Intended for healthcare professionals


Bureaucracy is forcing GPs to quit under “euphemism of early retirement”

BMJ 2015; 350 doi: (Published 08 May 2015) Cite this as: BMJ 2015;350:h2466
  1. Abi Rimmer
  1. 1BMJ Careers

Bureaucracy is forcing GPs to leave the profession under the “euphemism of early retirement,” a leading academic has said.

Speaking at the Royal College of General Practitioners’ City Health conference in London on Friday 1 May, Trish Greenhalgh, a professor at the University of Oxford’s Nuffield Department of Primary Care Health Sciences, said that too many experienced doctors were leaving the profession.

“We need to stem the haemorrhaging of experienced GPs from our profession under the euphemism of early retirement,” Greenhalgh said. “The very doctors who have got the most experience of delivering relationship based care, from whom trainees have got much to learn, are the ones who are being driven most rapidly from our ranks by the technocratic logic that has come to characterise the professional standards agenda.”

She said that the introduction of revalidation had caused many GPs to retire early. “How many excellent GPs do we know who decided to throw in the towel—one, two, and in some cases five or 10 years early—rather than do battle with that system?” she asked. “To retain only those GPs with the inclination and stamina to play the ‘managerialist’ revalidation game is an alarmingly powerful form of professional Darwinism.
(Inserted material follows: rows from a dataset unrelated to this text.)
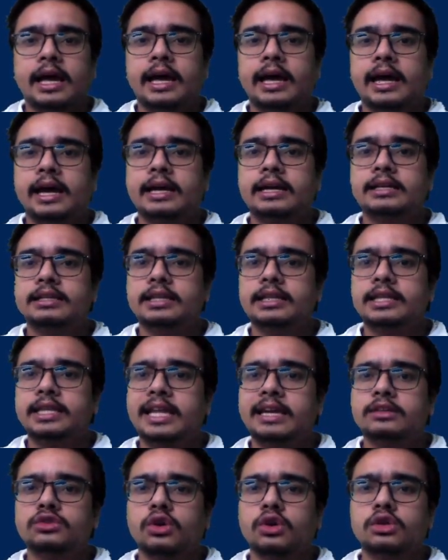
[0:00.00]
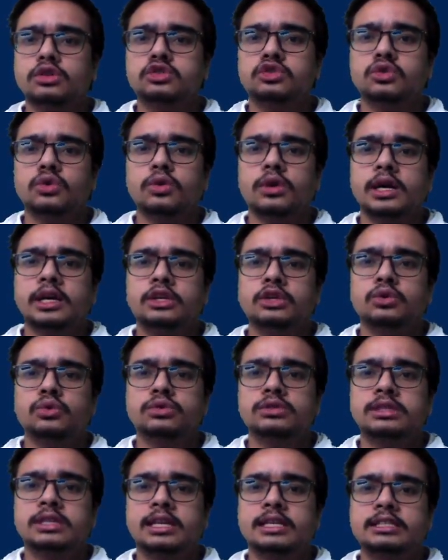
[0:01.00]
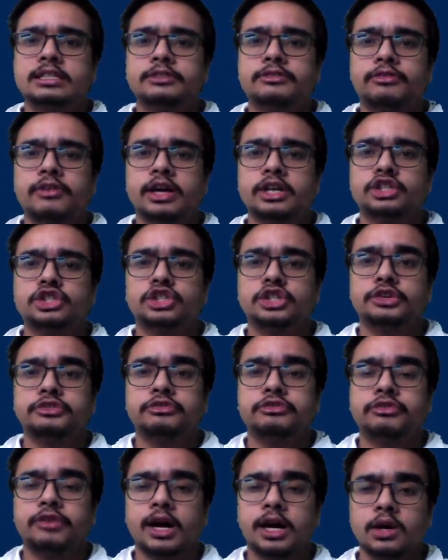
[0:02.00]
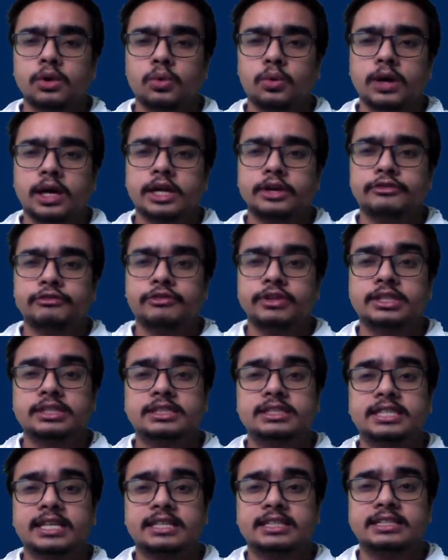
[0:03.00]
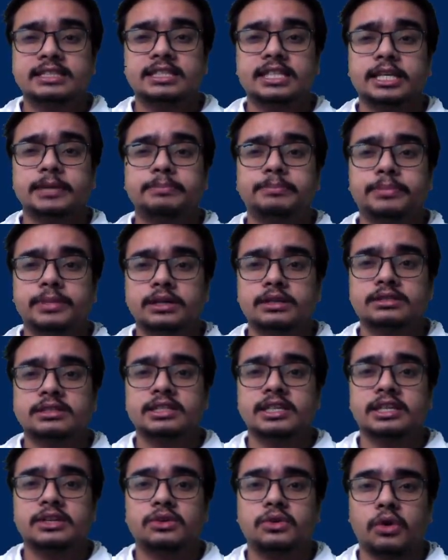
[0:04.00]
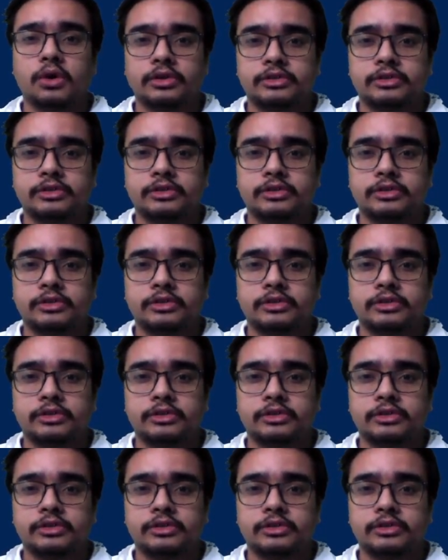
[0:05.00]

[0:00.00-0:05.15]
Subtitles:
And there is also a useless function func1 with 60%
“We need to overturn this trend, even if it means taking aside people like Mike Pringle [president of the Royal College of General Practitioners] and starting a conversation with him about the unintended consequences of this brilliant idea.”

Greenhalgh was speaking to the conference about the benefits of relationship based general practice, where doctors have a duty of care to their patient rather than having a duty to a marketised healthcare system. “We need to spell out what it means to be a good GP and why relationship based general practice matters,” she said. “We need to do this in the spaces where broad based civic engagement happens: blogging sites, social media, debating forums, the Institute of Ideas, and—through gritted teeth I say—the Daily Mail.”